We know that in an atom, electrons have discrete and specific energies. There are more energy states in an atom than there are electrons. When an electron transitions from one energy level to another, it emits light or photon with a specific wavelength. In any given set of conditions, the collection of all these specific wavelengths is what constitutes the atomic spectrum. Hence, atomic spectra are the spectra of atoms. Here, in this short piece of article, we will be looking at atomic spectra more in detail along with the Rydberg formula and the spectral series of the hydrogen atom.

What are Atomic Spectra?

Atomic spectra are defined as

The spectrum of the electromagnetic radiation emitted or absorbed by an electron during transitions between different energy levels within an atom.

When an electron gets excited from one energy level to another, it either emits or absorbs light of a specific wavelength. The collection of all these specific wavelengths of the atom in a given set of conditions like pressure, temperature, etc is the atomic spectra of atoms. There are three types of atomic spectra and they are emission spectra, absorption spectra, and continuous spectra.

You might want to check the difference between emission and absorption spectra for a better understanding.

Spectral Series of Hydrogen Atom

From the image above, it is evident that the atomic hydrogen emission spectrum is divided into a number of spectral lines with wavelengths given by the Rydberg formula. The observed spectral lines in the hydrogen emission spectrum are due to the atomic transitions between different energy levels. The spectral series are important in astronomical spectroscopy.
To know about the emission and absorption spectra in detail, see the video below.

Rydberg Formula

Using the Rydberg formula, it becomes easy to calculate the spectral lines. Following is the formula:

\(\begin{array}{l}\frac{1}{\lambda }=RZ^{2}(\frac{1}{{n}’^{2}}-\frac{1}{n^{2}})\end{array} \)

Where,

R is the Rydberg constant (1.09737*107 m-1)

Z is the atomic number

n is the upper energy level

n’ is the lower energy level

λ is the wavelength of light

Spectral series of single-electron atoms like hydrogen have Z = 1.

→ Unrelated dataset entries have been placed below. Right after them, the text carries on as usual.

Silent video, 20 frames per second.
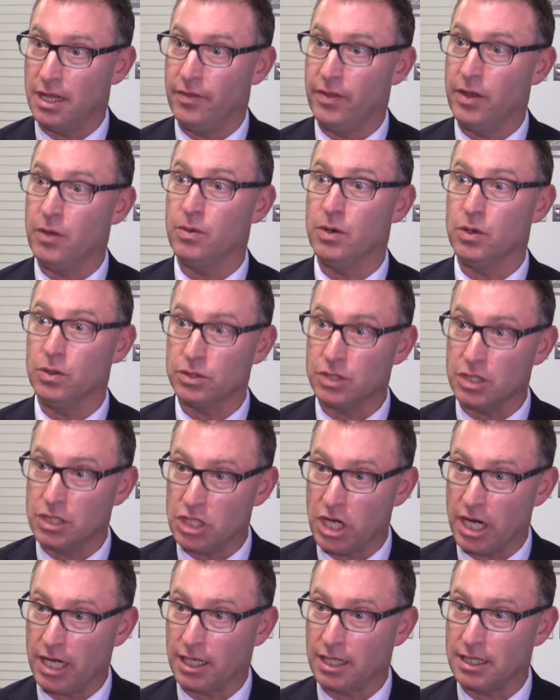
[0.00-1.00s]
and then we'd also
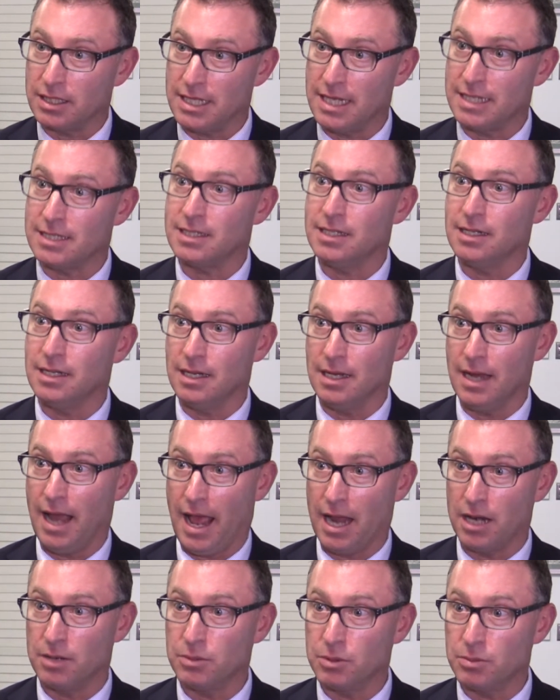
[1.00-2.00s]
test it in
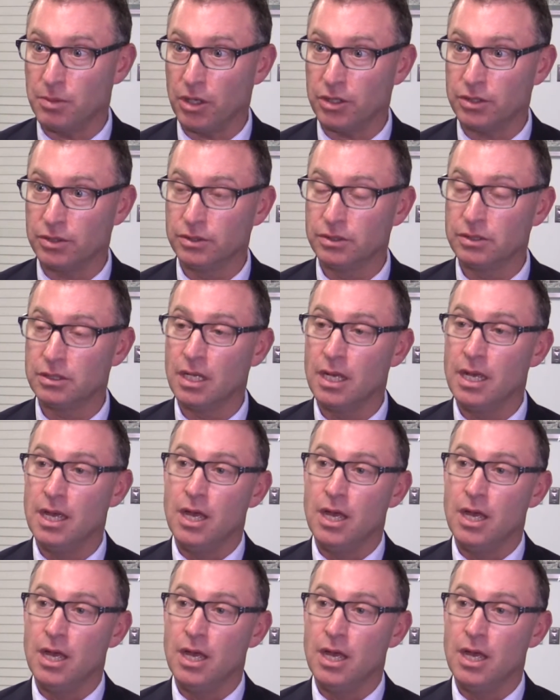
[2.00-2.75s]
animal models.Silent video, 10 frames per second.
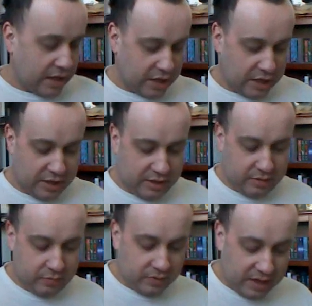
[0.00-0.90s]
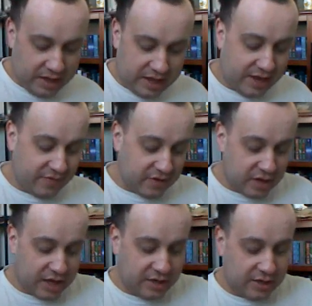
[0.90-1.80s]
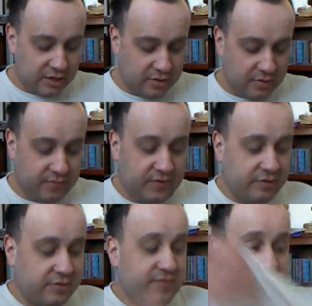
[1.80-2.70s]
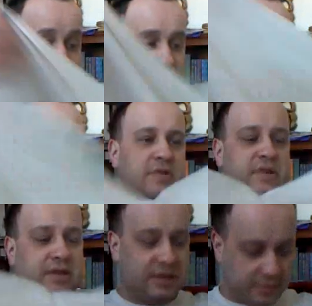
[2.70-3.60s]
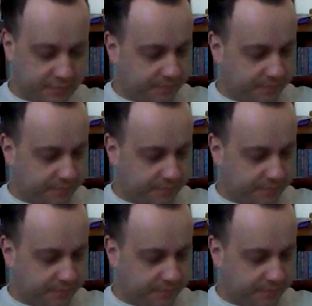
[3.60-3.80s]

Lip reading: I haven't gotten very, very far with it.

Following is the table for λ in vacuum:

Series	n	λ (nm)
Lyman series with n’=1	2	121.57
3	102.57
∞	91.175
Pfund series with n’=5	6	7460
7	4654
∞	2279
Humphreys series with n’=6	7	12.37
8	7.503
∞	3.282

Following is the table for λ in the air:

Series	n	λ (nm)
Balmer series with n’=2	3	656.3
4	486.1
∞	364.6
Paschen series or Bohr series with n’=3	4	1875
5	1282
∞	820.4
Brackett series with n’=4	5	4051
6	2625
∞	1458

Atomic Spectroscopy

Atomic spectroscopy is the study of the electromagnetic radiation absorbed or emitted by atoms. There are three types of atomic spectroscopy and they are:

Atomic emission spectroscopy: This involves the transfer of energy from the ground state to an excited state. The electronic transition can be explained in atomic emission.
Atomic absorption spectroscopy: For absorption to take place there should be identical energy differences between the lower and higher energy levels. The atomic absorption spectroscopy principle uses the fact that the free electrons generated in an atomizer can absorb radiation at a specific frequency. It quantifies the absorption of ground-state atoms in the gaseous state.
Atomic fluorescence spectroscopy: This is a combination of atomic emission and atomic absorption as it involves radiation of both excitation and de-excitation.

Uses of Atomic Spectroscopy

It is used for identifying the spectral lines of materials used in metallurgy.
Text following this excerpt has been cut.